Friday, March 29, 2013

Review: "The Place Beyond the Pines"


Director: Derek Cianfrance
Runtime: 140 minutes

Bold, intimate, and raw. These three adjectives, among many others, were thrown at Derek Cianfrance's Blue Valentine when it opened to rave reviews in 2010. That film was a split look at the rise and fall of a romance and marriage, confined entirely to characters navigating the ups and downs of every day life. As such, when Blue Valentine worked, it delivered tremendously powerful, and often unsettling, moments that burst from the screen. The same three above-mentioned adjectives can also be used to describe Cianfrance's follow-up, The Place Beyond the Pines, with one new addition: ambitious. Unfortunately, it's that new adjective that leaves Pines falling short of its lofty goals. For all of its merits, Pines is ultimately more admirable for its ambition, rather than its execution. 

Split into three stories (each of which could, in a sense, be their own full-fledged films) linked by time, the film ultimately comes down to the relationships between fathers and sons. There's Luke (Ryan Gosling), a heavily tattooed, volatile motorcycle stuntman who learns that a former fling (Eva Mendes), has had his child. Meanwhile, fresh-faced cop Avery (Bradley Cooper) is doing his best to fight against corruption in the local police force, while also dealing with his own newborn son. Detailing how the story threads cross paths, and ultimately play out, would require quite of bit of plot spoiling. Suffice it to say that as time passes, and the film's scope widens, the plot becomes more and more dire for all involved. 

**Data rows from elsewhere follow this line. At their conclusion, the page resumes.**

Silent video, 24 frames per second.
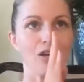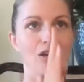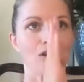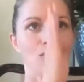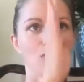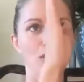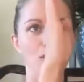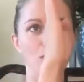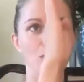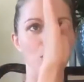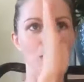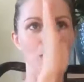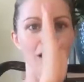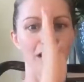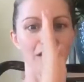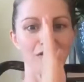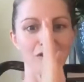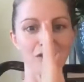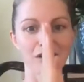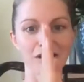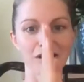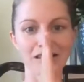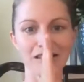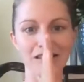with
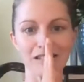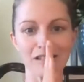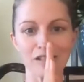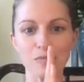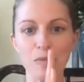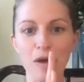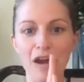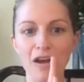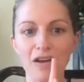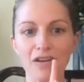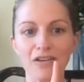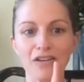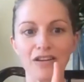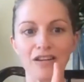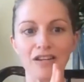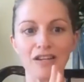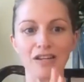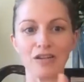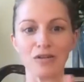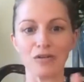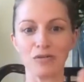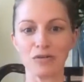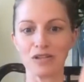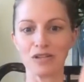whatever is inspiring
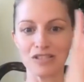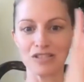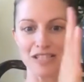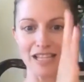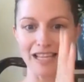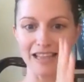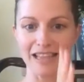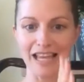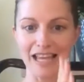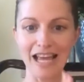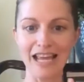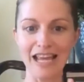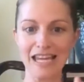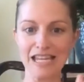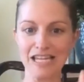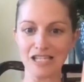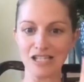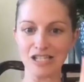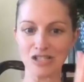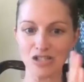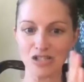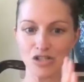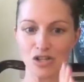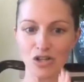you, there's like that
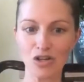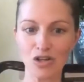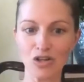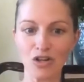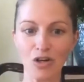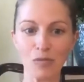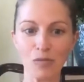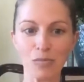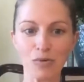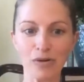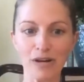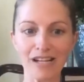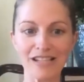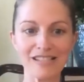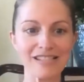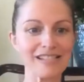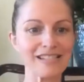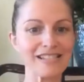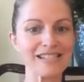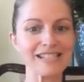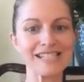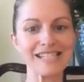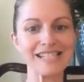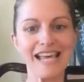internal
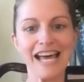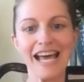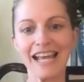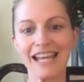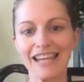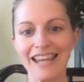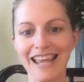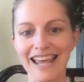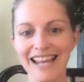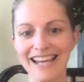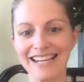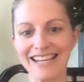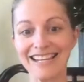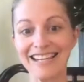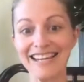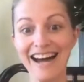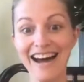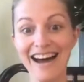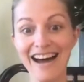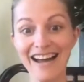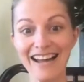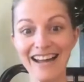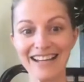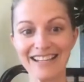presence that then
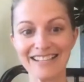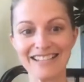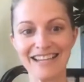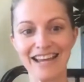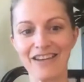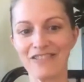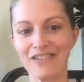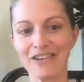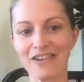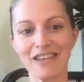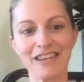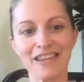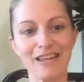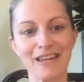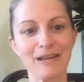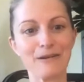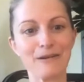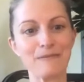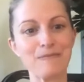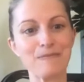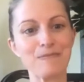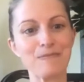guides everything.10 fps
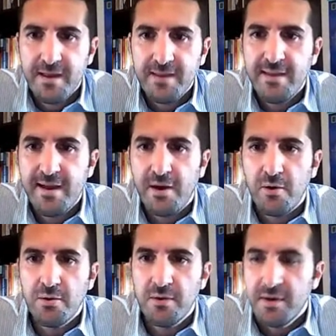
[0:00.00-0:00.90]
And
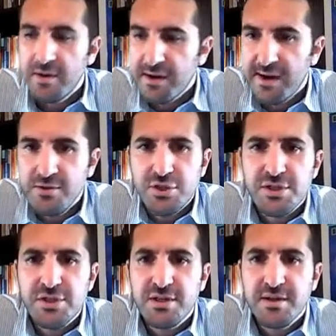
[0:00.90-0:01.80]
now, can you
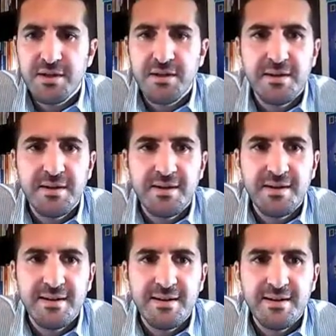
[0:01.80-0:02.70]
just
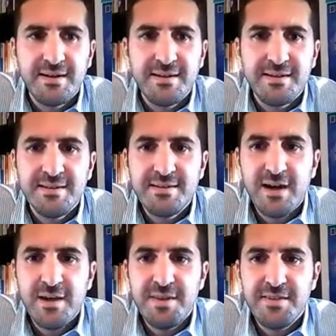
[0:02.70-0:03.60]

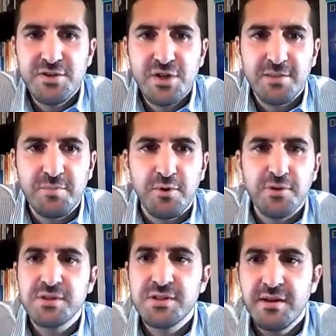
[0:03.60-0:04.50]
type in the chat
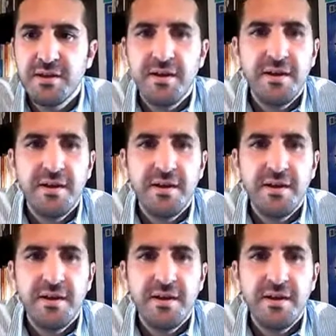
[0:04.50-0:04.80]
box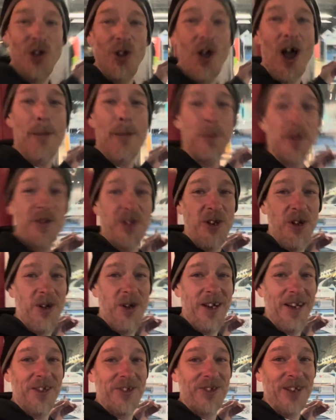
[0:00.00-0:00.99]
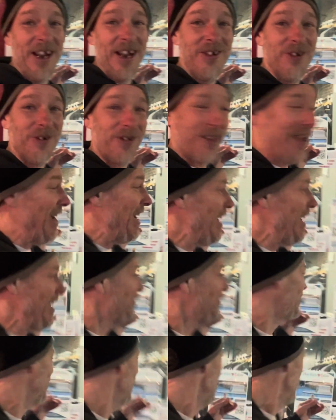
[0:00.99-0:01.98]
opportunity to send your
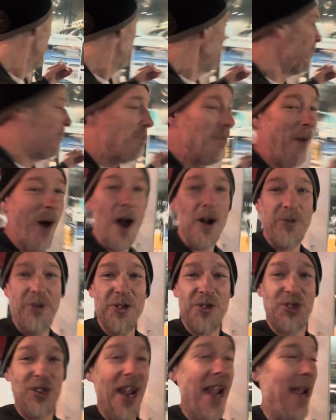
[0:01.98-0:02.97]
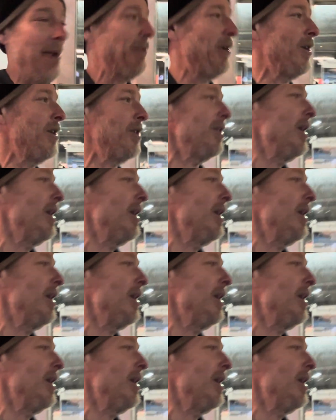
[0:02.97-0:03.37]
kids with Martha's Table.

In fact, the evolution between and among stories (one of which involves a 15 year jump forward) is the most compelling aspect of the script, written by Cianfrance, along with Ben Coccio and Darius Marder. The ways in which actions, and the way we see them, echo across stories and time periods is often subtle, but lends the film a nice connective thread. Gosling is first introduced to us in a long tracking shot that follows him with his back turned to the camera. In the third part of the film, one of the first times we meet his high school-aged son Jason (Dane Dehaan), we also follow him as he keeps his back turned to us. It's a simple, but telling, bit of camera work that reinforces the idea that Luke (and therefore, any of his offspring) are outsiders, always moving forward and unable to sit still and settle down. Less clear is the titular place beyond the pines, which seems to be a vague manifestation of the place where bad decisions begin and/or play out. 

Cianfrance's ability to link the stories is critical, as the film runs for nearly two and a half hours. Though the first hour or so is more energetic (Luke gets into the bank-robbing business) than the remaining screen time, the energy never really flags. If anything, Cooper carries more of the film than Gosling does, despite both presences looming over the entire film. His story at first seems more mundane, but it actually has equally (perhaps more?) interesting emotional territory to mine. 



But as the film progresses, Cianfrance lets the widening scope of the material overwhelm him. Despite the nicely handled plot mechanics, Pines never achieves the emotional resonance that it clearly strives for. The most immediate comparison is last year's Cloud Atlas, a film which had to put so much effort into churning out its six stories coherently than it wasn't able to stick the landing on the emotional front. Even though all three sections of Pines are clearly linked on multiple levels, there's still the feeling that certain relationships aren't fully explored. A potentially gripping subplot involving Avery ratting out some dirty cops is glossed over (albeit elegantly) in order to get things moving forward.  

Emotional developments suffer from this approach as well. Part three introduces us to Avery's troubled son AJ (Emory Cohen), yet the film never attempts to even hint at how the son of an upstanding cop became such a boor. Cohen's performance in the role doesn't help matters, and often feels overwrought. He's not merely troubled or volatile. He's a straight-up bully who we have no reason to empathize with. Faring much better is Dehaan, who actually has an interesting emotional conflict (struggling to connect to a very distant father).

Even this arc, however, is undermined by the overblown conclusion that the film leads towards. When the film reaches what should be its emotional high point, it ends with more of a whimper than a bang. The energy of the storytelling can only paper the lack of true character development for so long, and by the time the ending rolls around, the film's facade comes crumbling down. The ingredients, however, are all in place for a unique, mesmerizing character drama. Performances are solid across the board, with Gosling, Cooper, Dehaan, and Mendes all getting at least one brief moment to shine with some excellent silent emoting. And cinematographer Sean Bobbitt lends the film a richly colored, gritty look, while composer Mike Patton's unconventional score creates a unique atmosphere out of ghostly choirs and piano chords. 

But the film has more energy than honest emotion. It's telling that the film's most compelling moment is a chase sequence (brilliantly shot in long takes from within a police car), and not the moments of emotional desperation in the final act. A side character played by Ben Mendelsohn (criminally underused) tells Luke that, "if you keep on riding like lightning, you're going to crash like thunder." Like Luke, The Place Beyond the Pines rides like lightning. When it crashes, however, it often sounds more like a hollow thud.